Upon completion of the traffic conflict analysis study, the various conflicts are drawn onto a diagram of the intersection, as with the collision diagram. Questions the traffic engineer may want to investigate are:

  • Where in the intersection are the conflicts occurring?
  • What movements appear to generate the most conflicts?
  • Which movements appear to have the highest severity score?
  • Are there any repeated patterns of driver making errors or disobeying/disregarding traffic control devices?

A full traffic conflict analysis for all movements at the intersection may not be necessary if a specific behavior is suspected as being a problem based on the site visit and/or collision analysis. Engineers may choose to study a specific behavior such as red light running, lane encroachments, failing to check blind spots while turning, failing to yield, stopping beyond the stop bar, blocking the crosswalk, blocking the intersection, illegal parking, or disobeying turn prohibitions.

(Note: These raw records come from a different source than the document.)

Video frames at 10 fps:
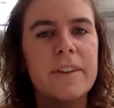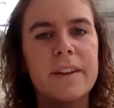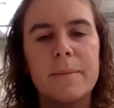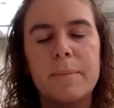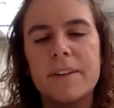
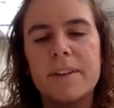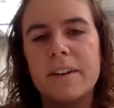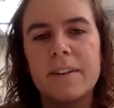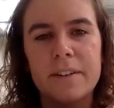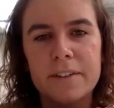the
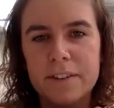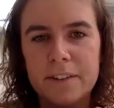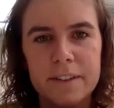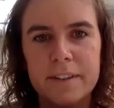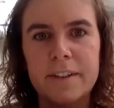materials
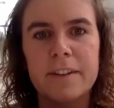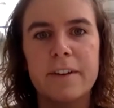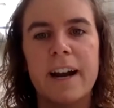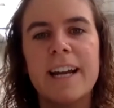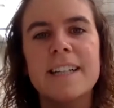just
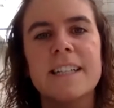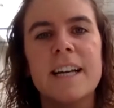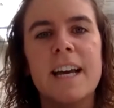disintegrate.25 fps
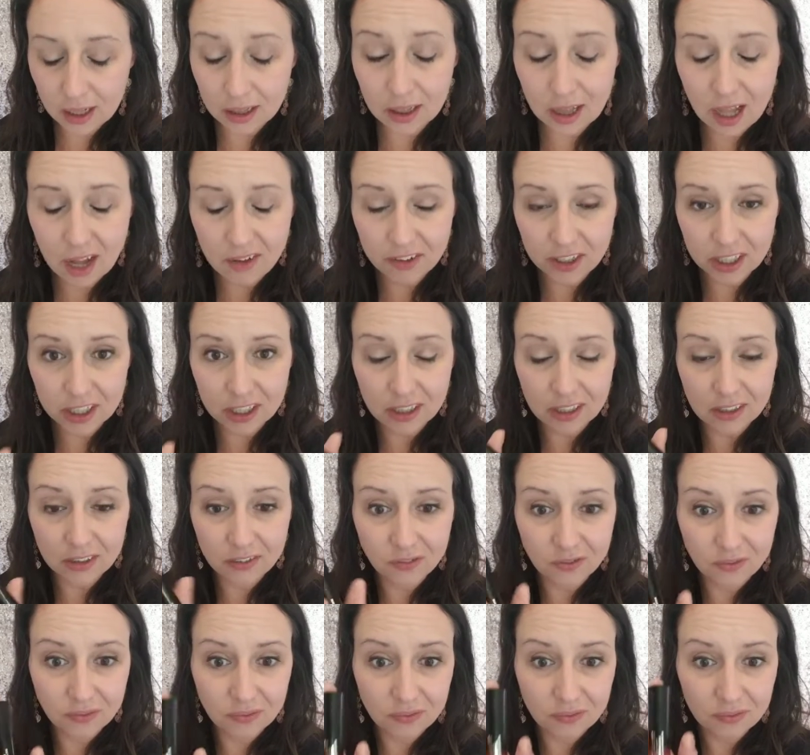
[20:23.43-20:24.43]
color is
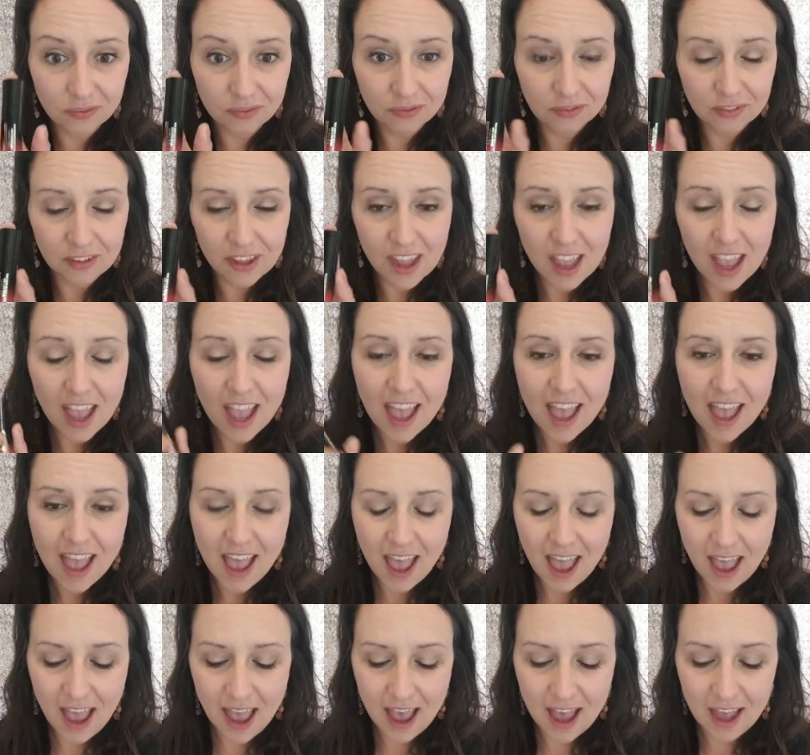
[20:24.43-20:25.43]
called Lover.
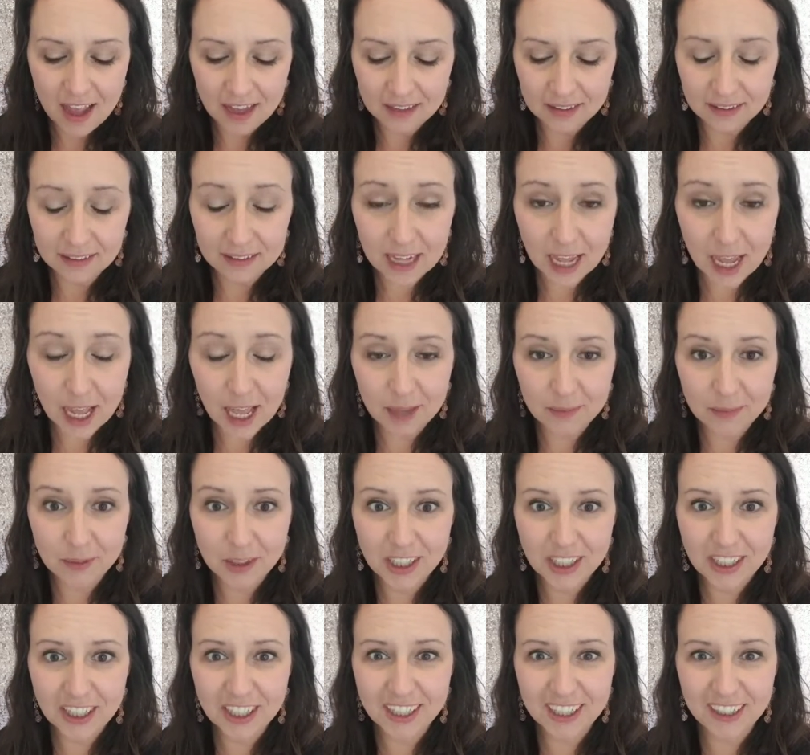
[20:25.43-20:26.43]

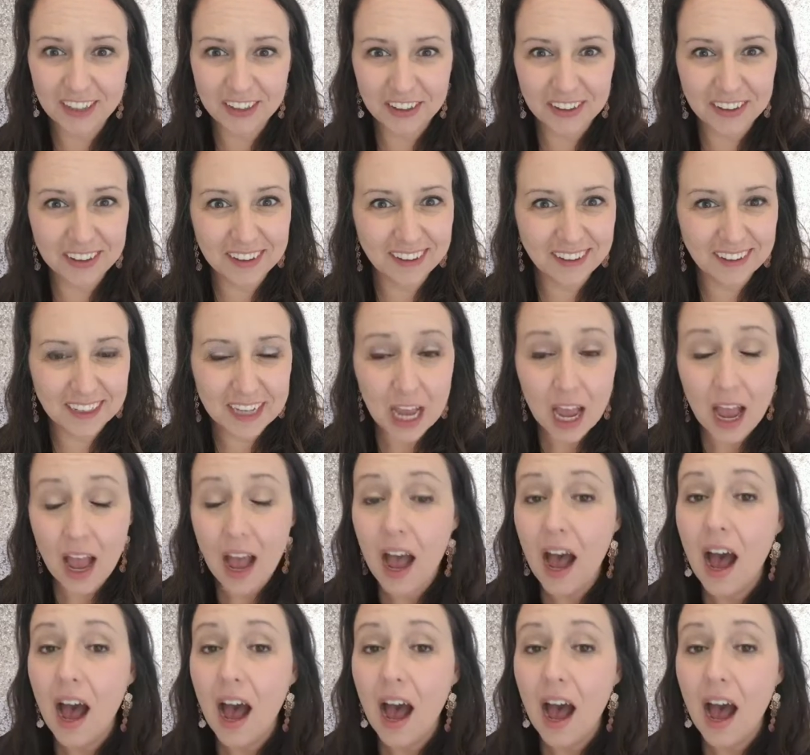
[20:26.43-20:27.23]
And I'm gonna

The end result of the safety diagnosis (including the analysis of collision data, the site visits, and further studies, if necessary), will be a clear understanding of any abnormal collision patterns occurring at the site, along with the underlying and probable cause for these patterns.

6.3.8 Defining the Problem Statement

A set of one or more clear problem statements should be developed. The problem statement(s) are developed on the basis of the collision analysis (i.e. evidence of over representation among a collision subgrouping) and should be supported through the site visit and any further analysis. It should clearly state a probable “cause” and observed “effect.”

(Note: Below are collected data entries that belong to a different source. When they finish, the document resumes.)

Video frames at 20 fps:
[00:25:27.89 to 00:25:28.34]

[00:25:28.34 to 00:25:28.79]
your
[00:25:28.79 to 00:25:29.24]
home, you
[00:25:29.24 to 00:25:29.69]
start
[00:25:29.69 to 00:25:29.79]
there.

The problem statement helps clearly define safety concerns at the location. Circumstances associated with these safety concerns may be mentioned along with possible causal factors. The problem statement may be multifaceted and encompass the physical and/or operational attributes of the intersection, road user behavior and/or actions, environment and/or temporal conditions, as well as transitory or peripheral events. In many instances, the study team will identify several problems or issues.

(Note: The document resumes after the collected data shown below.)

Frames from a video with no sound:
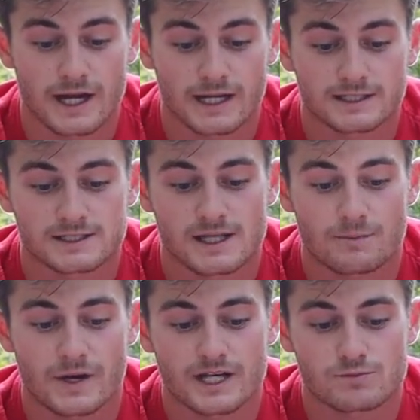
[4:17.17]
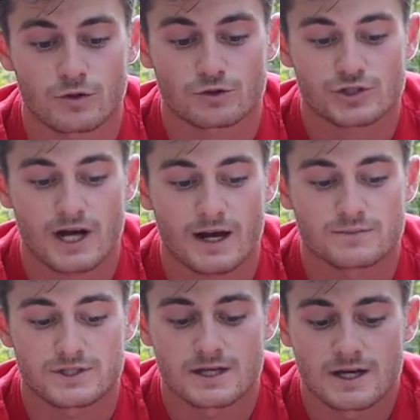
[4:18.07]
I got this at Bass Pro
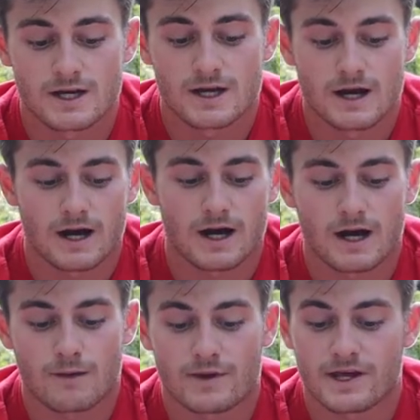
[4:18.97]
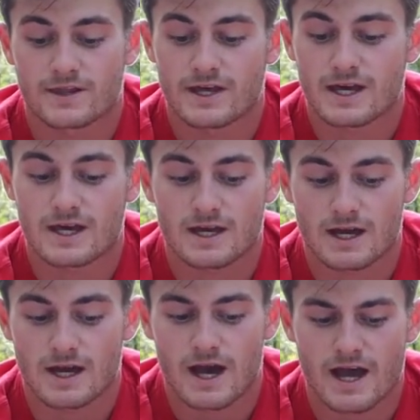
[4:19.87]
Shops, um, and they
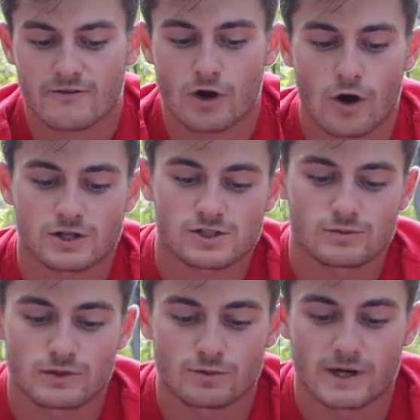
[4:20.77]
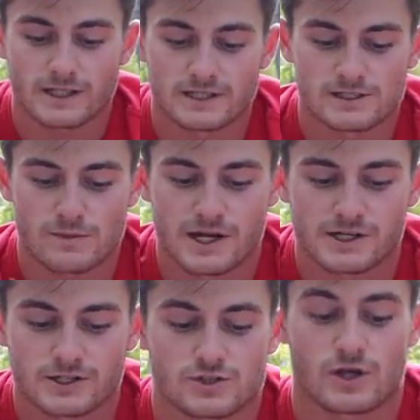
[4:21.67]
have an awesome little mechanism on
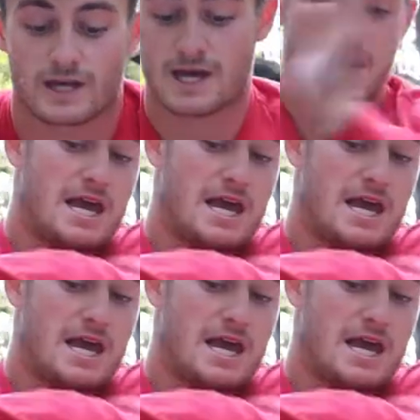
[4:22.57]
here. So like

Examples of problem statements are given in figure 51.

Problem Statement #1

Rear-end collisions and collisions occurring between 3 and 6 p.m. are overrepresented. The collision diagram shows that almost all of these occur on the westbound approach. Based on the site visit, the initial problem statement is that these are occurring due to:

  • Lack of traffic signal visibility for westbound drivers.
  • Movement into and out of a commercial driveway on the near side of the intersection.
  • a polished pavement surface on this approach.
  • Glare from the afternoon sun.

Problem Statement #2

Fatal and injury collisions were overrepresented, and four fatal or injury collisions involved pedestrians. The collision diagram indicates that all occurred on the southwest corner of the intersection and are related to the right-turn lane channelization. Based on the site visit and subsequent further analysis, the initial problem statement is that these are occurring due to:

  • The design of the right-turn channelization operating under YIELD control, which contributes to excessive driver speed.
  • Drivers failing to yield to pedestrians.
  • The presence of a bus shelter that partially blocks the view of the crosswalk.
Figure 51. Examples of problem statements.

6.4 Identification of Possible Treatments

The process described below and shown in figure 52 shows how possible treatments are initially identified, screened, and evaluated.

The steps to follow to identify possible treatments are: list possible treatments, screen treatments, apply study finding or collision modification factor (CMF), quantify the safety benefit, and select treatments.
Figure 52. Identification of possible treatments.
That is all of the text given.